3

I am trying to implement a simple wordcount in scala using an immutable map(this is intentional) and the way I am trying to accomplish it is as follows:

  1. Create an empty immutable map
  2. Create a scanner that reads through the file.
  3. While the scanner.hasNext() is true:

    • Check if the Map contains the word, if it doesn't contain the word, initialize the count to zero
    • Create a new entry with the key=word and the value=count+1
    • Update the map
  4. At the end of the iteration, the map is populated with all the values.

My code is as follows:

val wordMap = Map.empty[String,Int]
val input = new java.util.scanner(new java.io.File("textfile.txt"))
while(input.hasNext()){
  val token = input.next()
  val currentCount = wordMap.getOrElse(token,0) + 1
  val wordMap = wordMap + (token,currentCount)
}

The ides is that wordMap will have all the wordCounts at the end of the iteration... Whenever I try to run this snippet, I get the following exception

recursive value wordMap needs type.

Can somebody point out why I am getting this exception and what can I do to remedy it?

Thanks

om-nom-nom
  • 62,329
  • 13
  • 183
  • 228
sc_ray
  • 7,803
  • 11
  • 63
  • 100

2 Answers2

7
val wordMap = wordMap + (token,currentCount)

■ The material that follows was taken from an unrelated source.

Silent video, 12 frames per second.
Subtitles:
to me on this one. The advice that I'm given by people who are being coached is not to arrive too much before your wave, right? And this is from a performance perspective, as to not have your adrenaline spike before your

This line is redefining an already-defined variable. If you want to do this, you need to define wordMap with var and then just use

wordMap = wordMap + (token,currentCount)

Though how about this instead?:

io.Source.fromFile("textfile.txt")            // read from the file
  .getLines.flatMap{ line =>                  // for each line
     line.split("\\s+")                       // split the line into tokens
       .groupBy(identity).mapValues(_.size)   // count each token in the line
  }                                           // this produces an iterator of token counts
  .toStream                                   // make a Stream so we can groupBy
  .groupBy(_._1).mapValues(_.map(_._2).sum)   // combine all the per-line counts
  .toList

Note that the per-line pre-aggregation is used to try and reduce the memory required. Counting across the entire file at once might be too big.

If your file is really massive, I would suggest using doing this in parallel (since word counting is trivial to parallelize) using either Scala's parallel collections or Hadoop (using one of the cool Scala Hadoop wrappers like Scrunch or Scoobi).

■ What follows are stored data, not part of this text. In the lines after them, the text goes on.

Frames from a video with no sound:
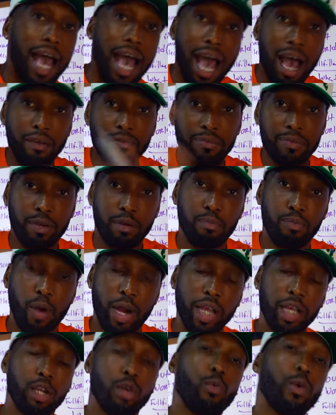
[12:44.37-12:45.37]
after
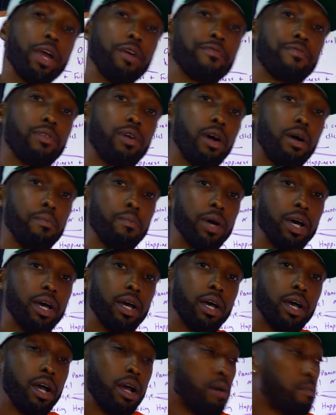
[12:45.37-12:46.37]
breaking away from
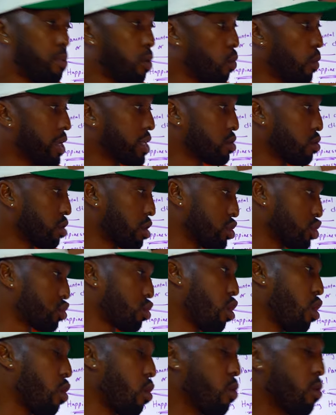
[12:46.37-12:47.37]
parental
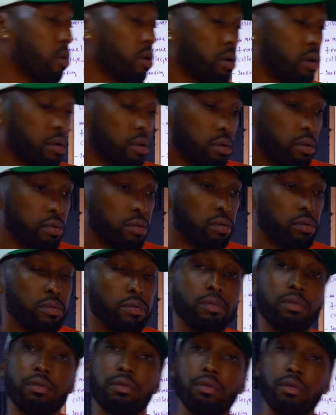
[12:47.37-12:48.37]
control?
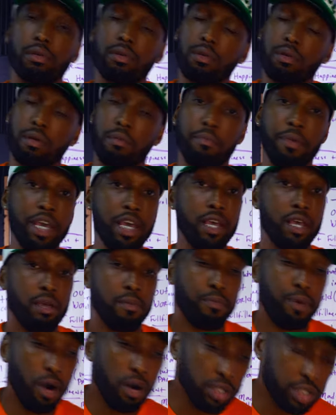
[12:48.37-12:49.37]
Me,
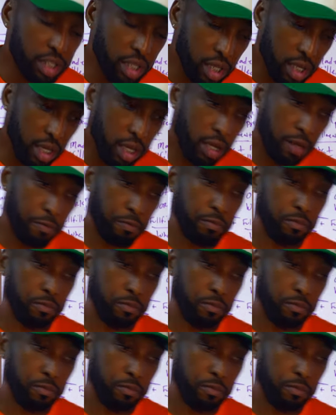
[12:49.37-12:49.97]
personally,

EDIT: Detailed explanation:

Ok, first look at the inner part of the flatMap. We take a string, and split it apart on whitespace:

val line = "a b c b"
val tokens = line.split("\\s+") // Array(a, b, c, a, b)

Now identity is a function that just returns its argument, so if wegroupBy(identity)`, we map each distinct word type, to each word token:

val grouped = tokens.groupBy(identity) // Map(c -> Array(c), a -> Array(a), b -> Array(b, b))

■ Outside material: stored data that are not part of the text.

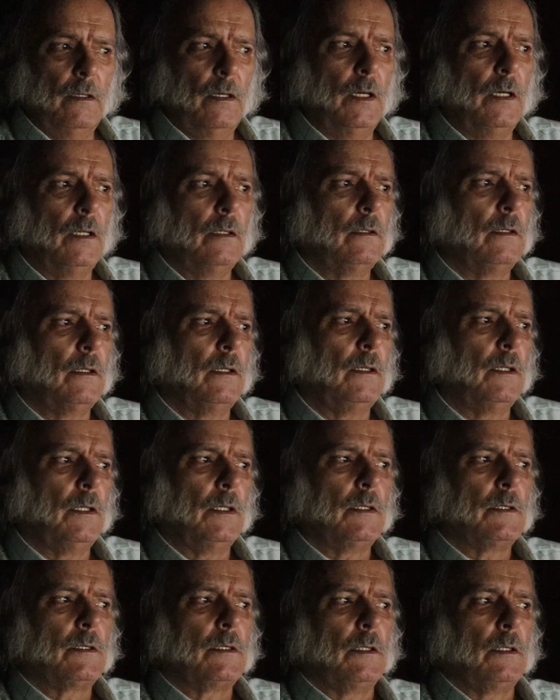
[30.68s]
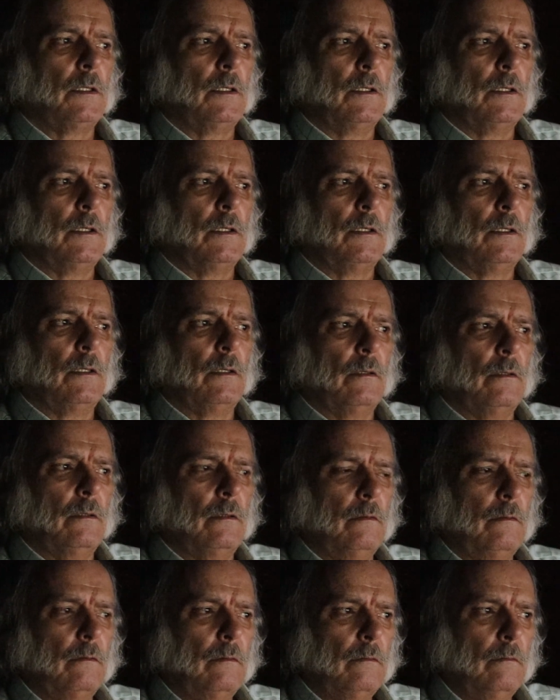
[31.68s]
And then there's a little
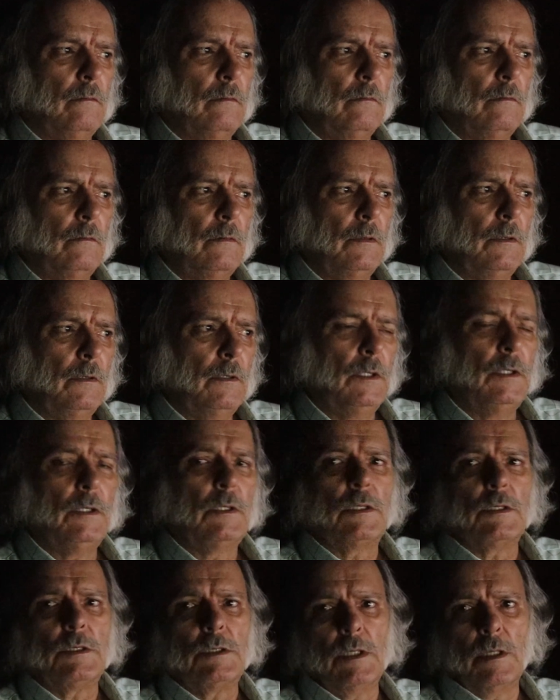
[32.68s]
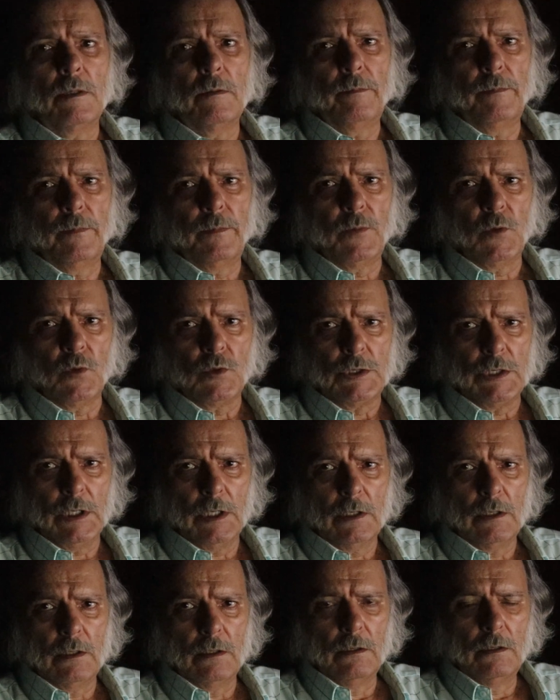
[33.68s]
interesting
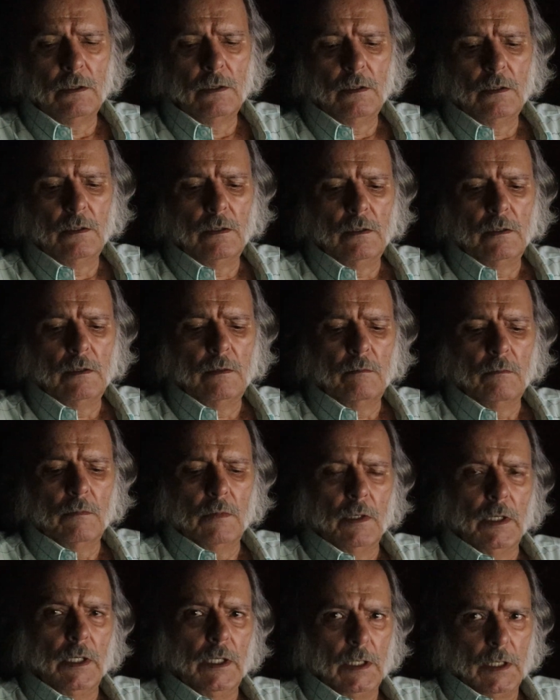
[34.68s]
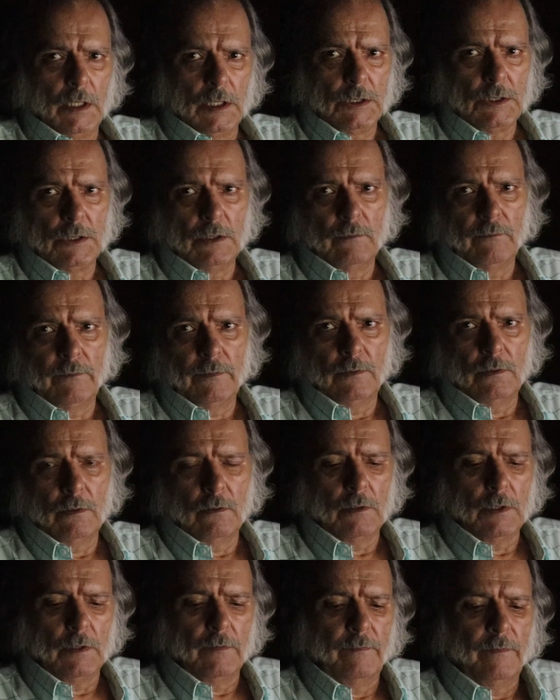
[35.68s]
project by a Russian
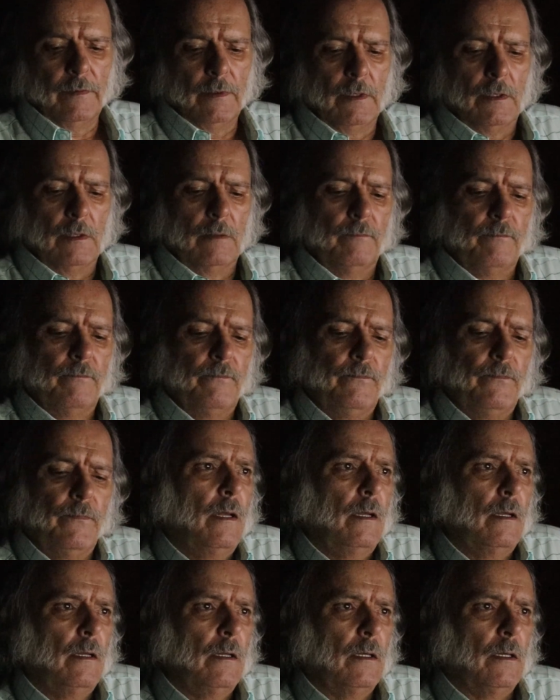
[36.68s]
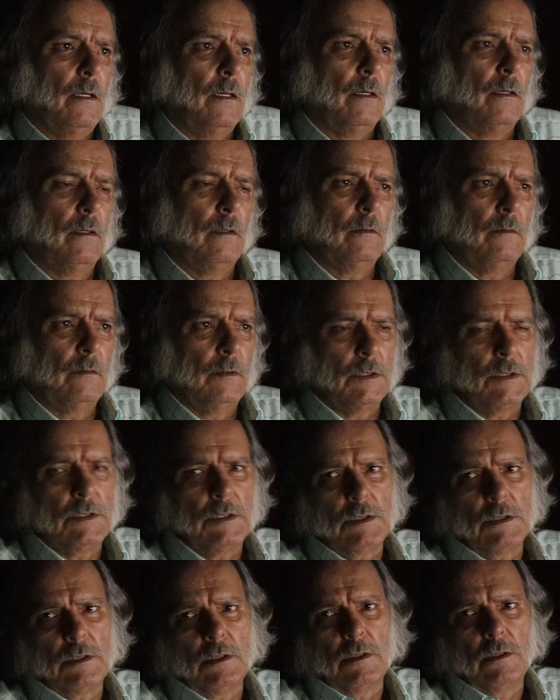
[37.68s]
photographer. This
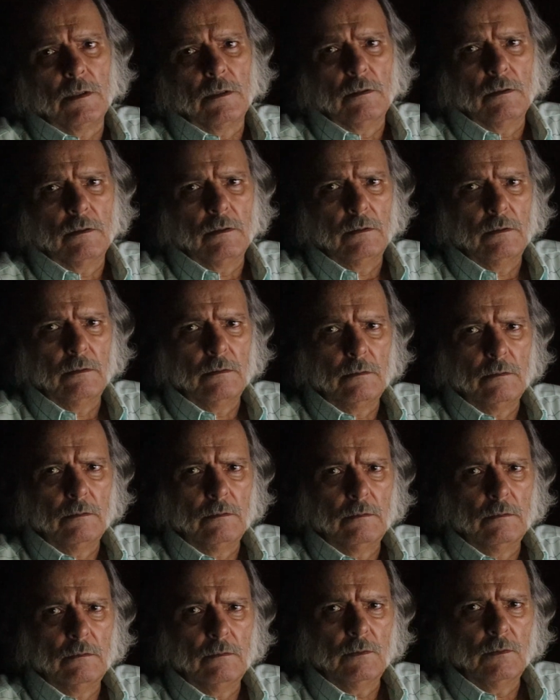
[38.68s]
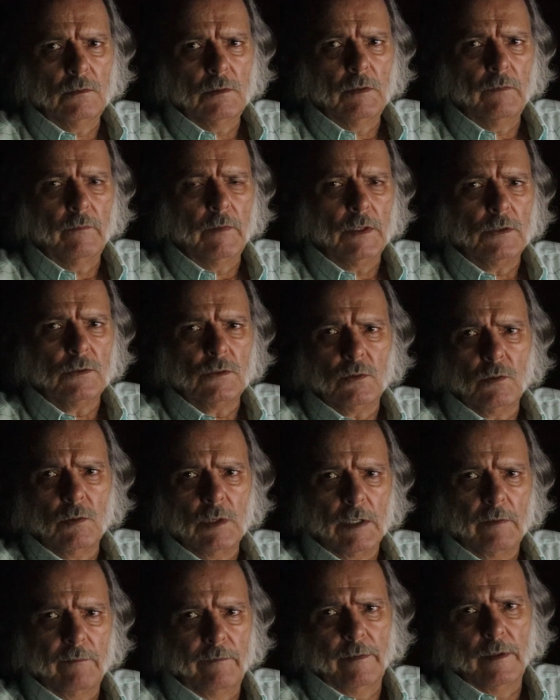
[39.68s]
is one of those
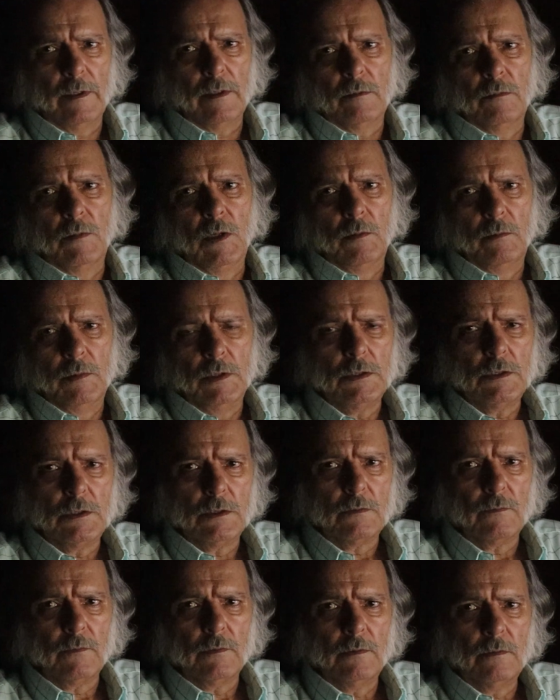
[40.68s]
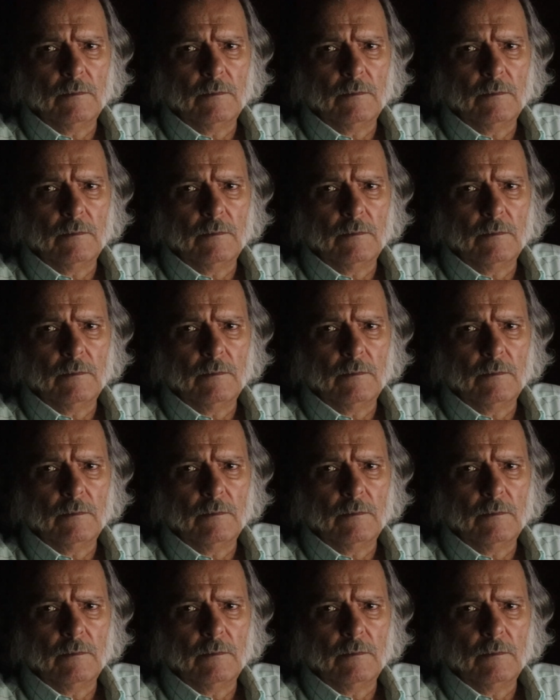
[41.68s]
Warrafak moments,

And finally, we want to count up the number of tokens for each type:

val counts = grouped.mapValues(_.size) // Map(c -> 1, a -> 1, b -> 2)

Since we map this over all the lines in the file, we end up with token counts for each line.

So what does flatMap do? Well, it runs the token-counting function over each line, and then combines all the results into one big collection.

Assume the file is:

a b c b
b c d d d
e f c

Then we get:

val countsByLine = 
  io.Source.fromFile("textfile.txt")            // read from the file
    .getLines.flatMap{ line =>                  // for each line
       line.split("\\s+")                       // split the line into tokens
         .groupBy(identity).mapValues(_.size)   // count each token in the line
    }                                           // this produces an iterator of token counts
println(countsByLine.toList) // List((c,1), (a,1), (b,2), (c,1), (d,3), (b,1), (c,1), (e,1), (f,1))

So now we need to combine the counts of each line into one big set of counts. The countsByLine variable is an Iterator, so it doesn't have a groupBy method. Instead we can convert it to a Stream, which is basically a lazy list. We want laziness because we don't want to have to read the entire file into memory before we start. Then the groupBy groups all counts of the same word type together.

val groupedCounts = countsByLine.toStream.groupBy(_._1)
println(groupedCounts.mapValues(_.toList)) // Map(e -> List((e,1)), f -> List((f,1)), a -> List((a,1)), b -> List((b,2), (b,1)), c -> List((c,1), (c,1), (c,1)), d -> List((d,3)))

And finally we can sum up the counts from each line for each word type by grabbing the second item from each tuple (the count), and summing:

val totalCounts = groupedCounts.mapValues(_.map(_._2).sum)
println(totalCounts.toList)
List((e,1), (f,1), (a,1), (b,3), (c,3), (d,3))

And there you have it.

dhg
  • 52,383
  • 8
  • 123
  • 144
  • Another pretty mature snippet from you. I am still trying to work through the basics of scala but it is good to know some of the capabilities of scala. Thanks for the tips. – sc_ray Apr 16 '12 at 00:20
  • I actually was going through your snippet, it does the word counting like a charm but I am having trouble understanding some of the subtleties of what you have up there. Like why do we need flatMap? What does groupBy(identity).mapValues(_.size) do? How does the toStream work? Is the io.source.fromFile("textFile.txt").getLines returns a collection of all the lines at the same time? How does the .groupBy(_.1).mapValues(_.map(_._2).sum) work? In short some of the syntactical pyrotechnics has left me a little befuddled. And it would be great to understand the nitty-gritties. – sc_ray Apr 16 '12 at 01:25
  • @sc_ray, I'll break it down a bit for you. Give me a few minutes. – dhg Apr 16 '12 at 01:27
  • 1
    @sc_ray, Detailed explanation added. – dhg Apr 16 '12 at 01:56
  • Excellent! Plugging the statements in the REPL and reading your explanations really made a humongous difference. Thanks a lot! – sc_ray Apr 16 '12 at 02:10
3

You have a few mistakes: you've defined wordMap twice (val is to declare a value). Also, Map is immutable, so you either have to declare it as a var or use a mutable map (I suggest the former).

Try this:

var wordMap = Map.empty[String,Int] withDefaultValue 0
val input = new java.util.Scanner(new java.io.File("textfile.txt"))
while(input.hasNext()){
  val token = input.next()
  wordMap += token -> (wordMap(token) + 1)
}
Luigi Plinge
  • 50,650
  • 20
  • 113
  • 180